In Tapscott’s future, his grandchildren will vote on a blockchain-enabled smart contract that will not only select the politician they want, but holds them accountable to the program they campaigned on.
Blockchain frees us from digital feudalism
In 1996, Tapscott and former Ontario Privacy Commissioner Ann Cavoukian co-authored Who Knows: Safeguarding Your Privacy in a Networked World. Released when Mark Zuckerberg was just nine-years-old, you might describe the book as ahead of its time. Today, Tapscott says we’re living in an era of digital feudalism, where just a few companies are in control of our personal data.
“It’s expropriated from us by the landlord and we get to keep a couple of cabbages,” he says. “So we can’t use the data to plan our lives, we can’t monetize it, and our privacy is being undermined.”
There’s a path out of that bad deal, one that people can solve with the help of blockchain. Tapscott points to the University Health Network’s (UHN) patient portal, a system that provides patients and their caregivers access to their personal health records across the hospital, research centre, and school alliance in Toronto. It announced surpassing 50,000 registered patients in January 2018. The system isn’t making use of blockchain today, but UHN CEO Dr. Peter Pisters has spoken publicly about blockchain’s potential for patient-centered healthcare. UHN researcher Dr. David Jaffray is mentioned in Blockchain Revolution for his plan to take the patient portal to the next level, providing patients total ownership over their data using blockchain.
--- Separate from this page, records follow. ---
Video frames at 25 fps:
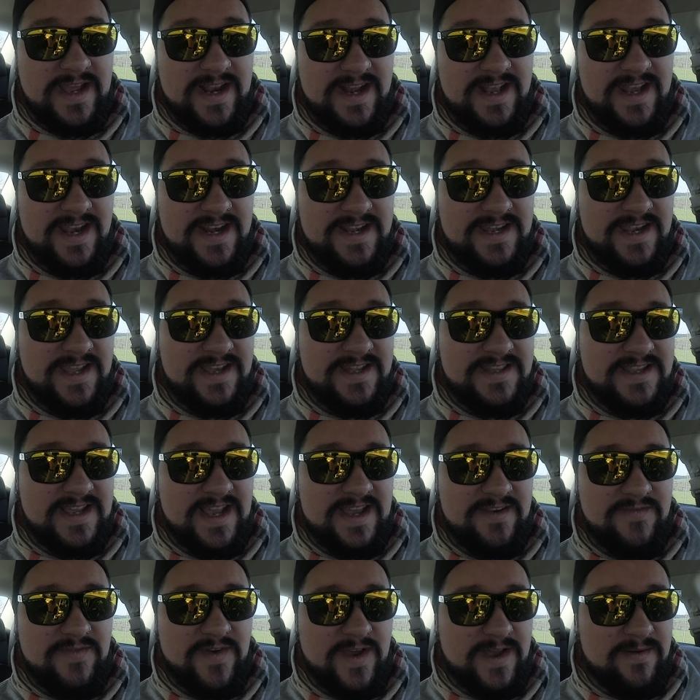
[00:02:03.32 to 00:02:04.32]
Da klickt ihr jetzt
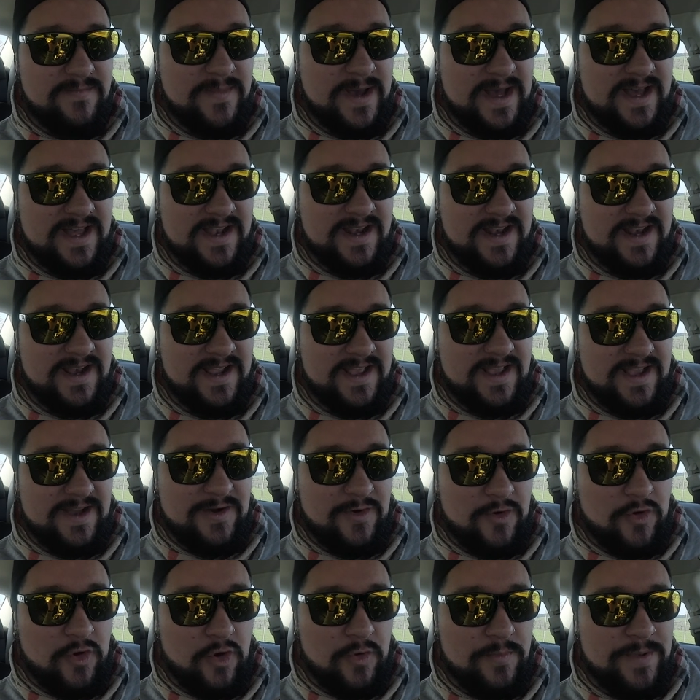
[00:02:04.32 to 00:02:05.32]
einfach mal
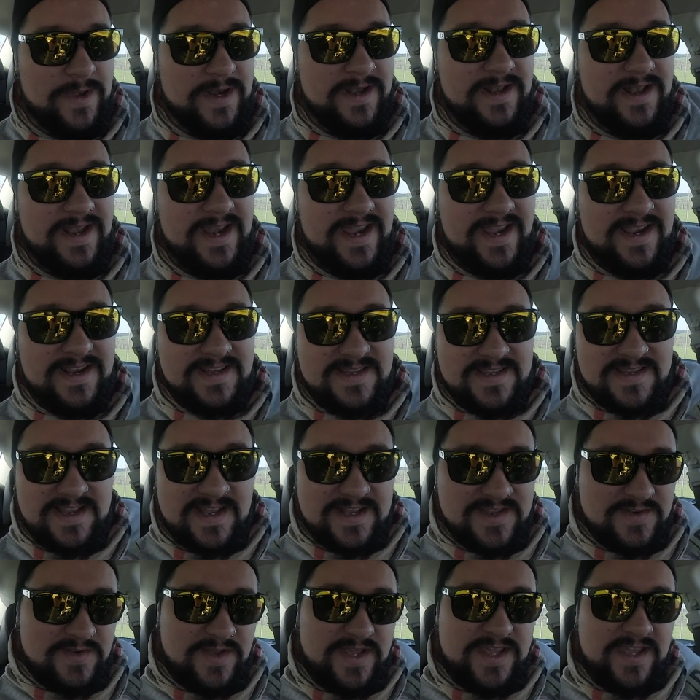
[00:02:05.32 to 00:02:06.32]
oben links,
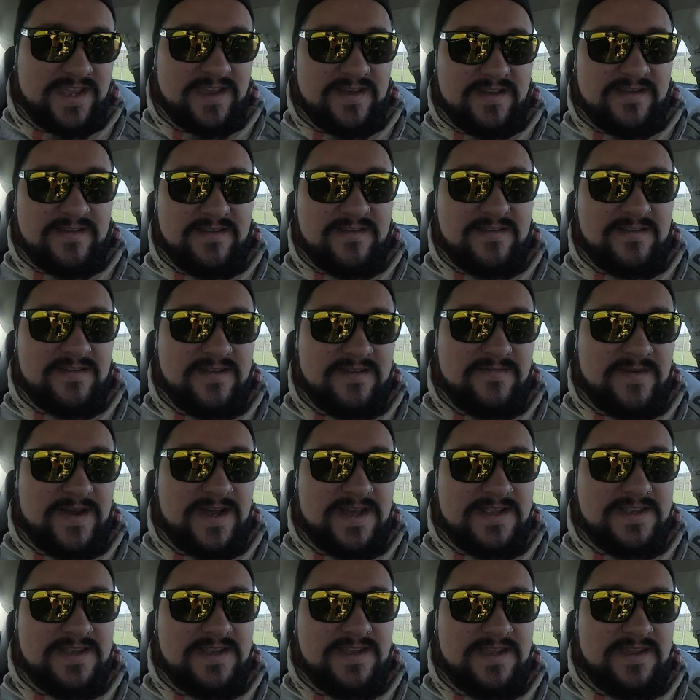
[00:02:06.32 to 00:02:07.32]
also hier
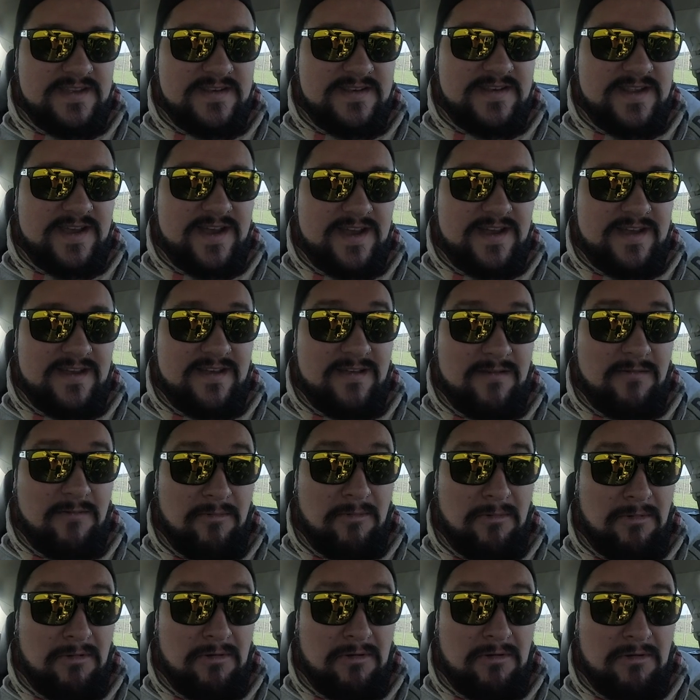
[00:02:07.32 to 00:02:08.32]
quasi. Da.
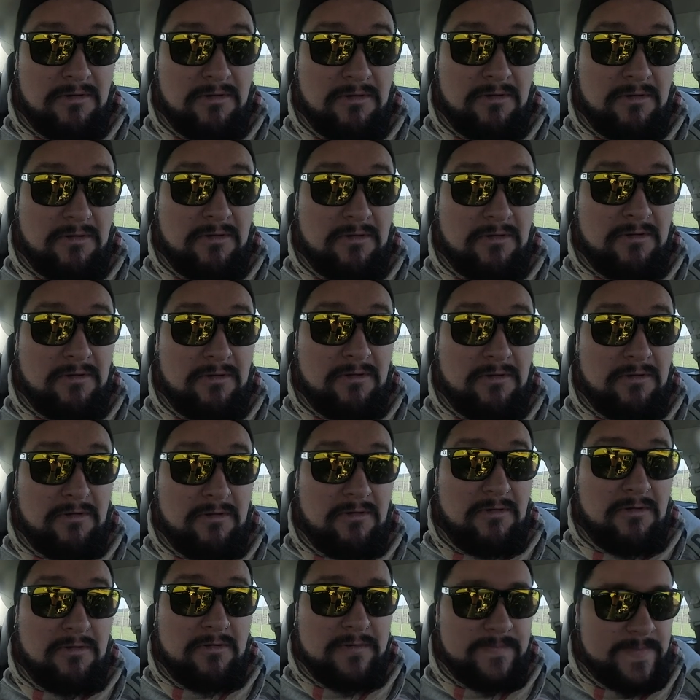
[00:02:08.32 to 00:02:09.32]

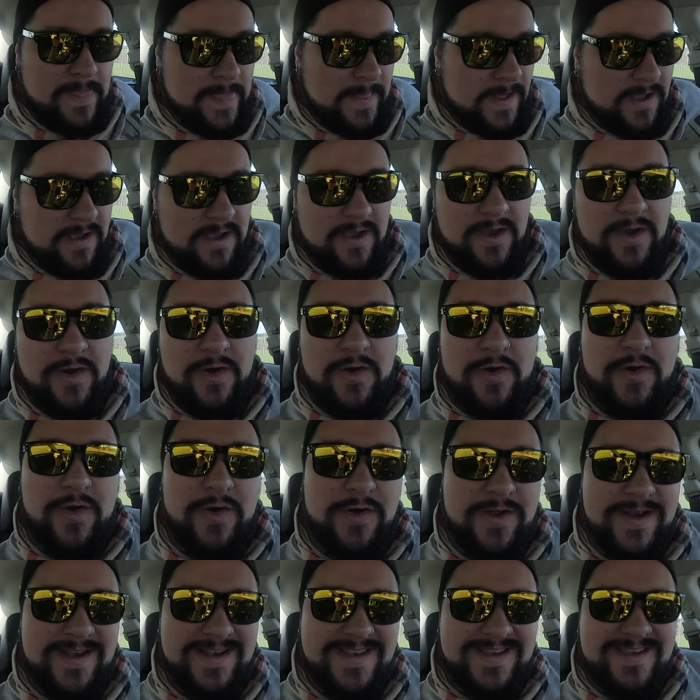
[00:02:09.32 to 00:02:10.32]
Uh.
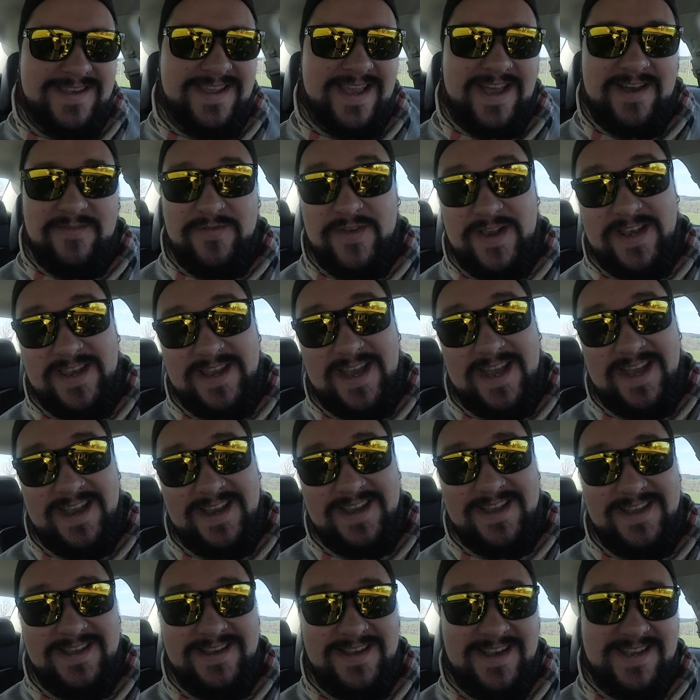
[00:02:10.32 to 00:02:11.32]
Und ja, vielen
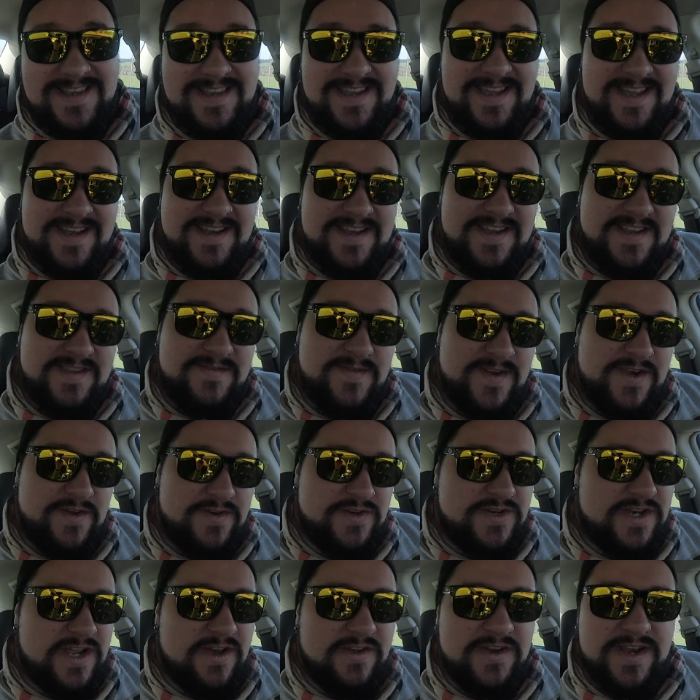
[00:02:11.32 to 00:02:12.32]
Dank, dass ihr dieses Video
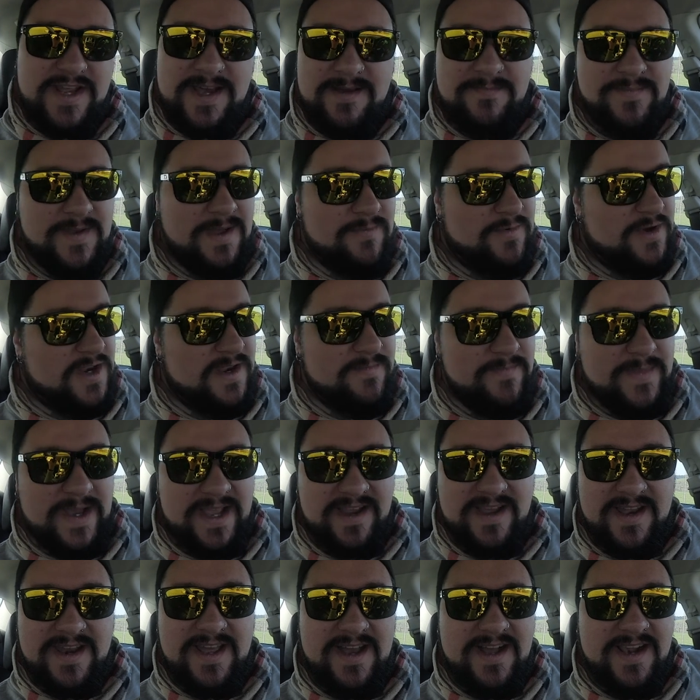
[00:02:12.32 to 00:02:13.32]
geschaut habt. Abonniert
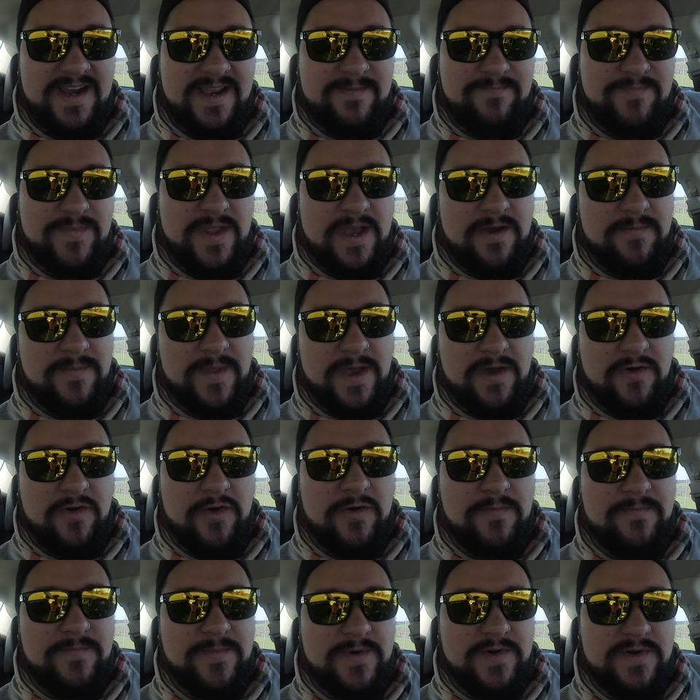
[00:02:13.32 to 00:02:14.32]
meinen Kanal, gebt einen Daumen nach
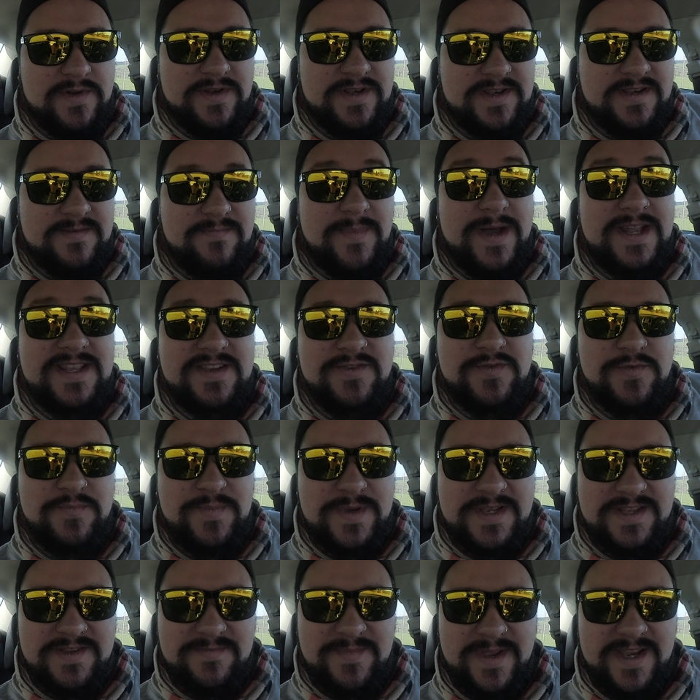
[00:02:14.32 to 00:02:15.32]
oben und macht's gut.
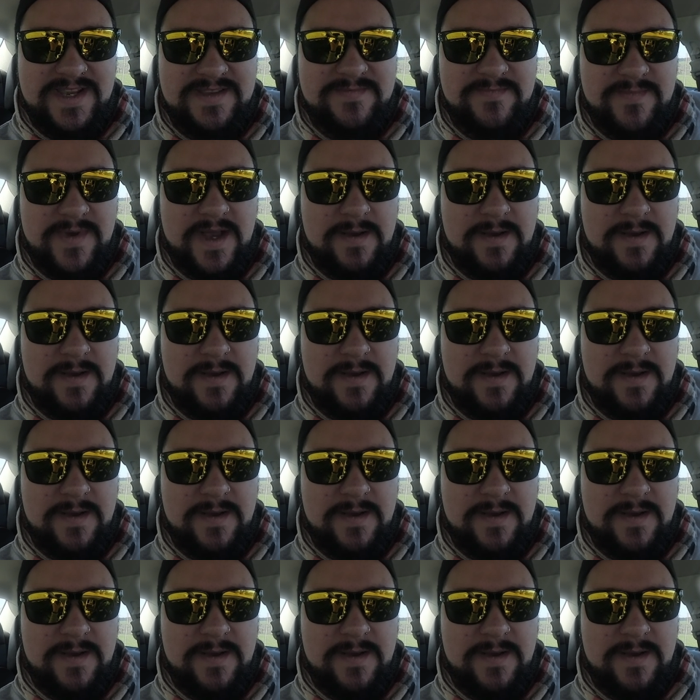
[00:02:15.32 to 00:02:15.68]
Bis zum nächsten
“They believe patients can create value with their own data. It’s not about a system delivering health. It’s about individuals controlling their own health with the right data,” Tapscott says.
Some have pointed out that blockchain appears to contradict current privacy legislation. For example, blockchain by its nature is immutable and information can never be deleted from it. Yet the European Union’s General Data Protection Regulation (GDPR) requires that personal information can be deleted at the request of the individual.
What box does that problem go into?
“I think it’s an implementation challenge,” Tapscott says. “There are ways of not changing information on the blockchain but superseding it. You as a user control what is presented about you.”
It’s something to be managed carefully, he says. Not a reason that we should reject the idea of owning our own data.
One blockchain to rule them all
In the years since Blockchain Revolution was first published, the crypto-currency markets saw an incredible bubble of investment, and then a burst. Having the hype around Bitcoin and its like deflate was actually a good thing for blockchain, Tapscott says, because it shifted the focus from crypto-currencies to the underlying technology.
But now even the blockchain platforms used by enterprise are facing a problem similar to one the crypto-currency community faced – fragmentation. Different vendors and communities are creating blockchains and pushing them for different purposes, but they don’t all communicate to each other.
“I wish there was one internet of value, kind of like there’s one internet of information,” Tapscott says. “But the internet of information was somewhat fragmented, more so than blockchain, there were tens of thousands of different intranets and we probably have only several hundred important blockchains.”
Tapscott points to Cosmos, which is working to develop an internet of blockchains to facilitate communication between different platforms. There is also an effort from the Enterprise Ethereum Alliance to develop standards for all tokens created on blockchain.
With a multi-stakeholder approach, there’s a chance that Tapscott’s grandchildren could view the blockchain as naturally as today’s digital natives do with the internet.
“The future isn’t something to be predicted, it’s something to be achieved,” he says. “There are many, many big intractable problems that this technology can help us solve. So it’s my hope that somehow we will find the will to make that happen.”
For a guy to see two grandchildren born within 12 hours of each other, the odds of success must look pretty good.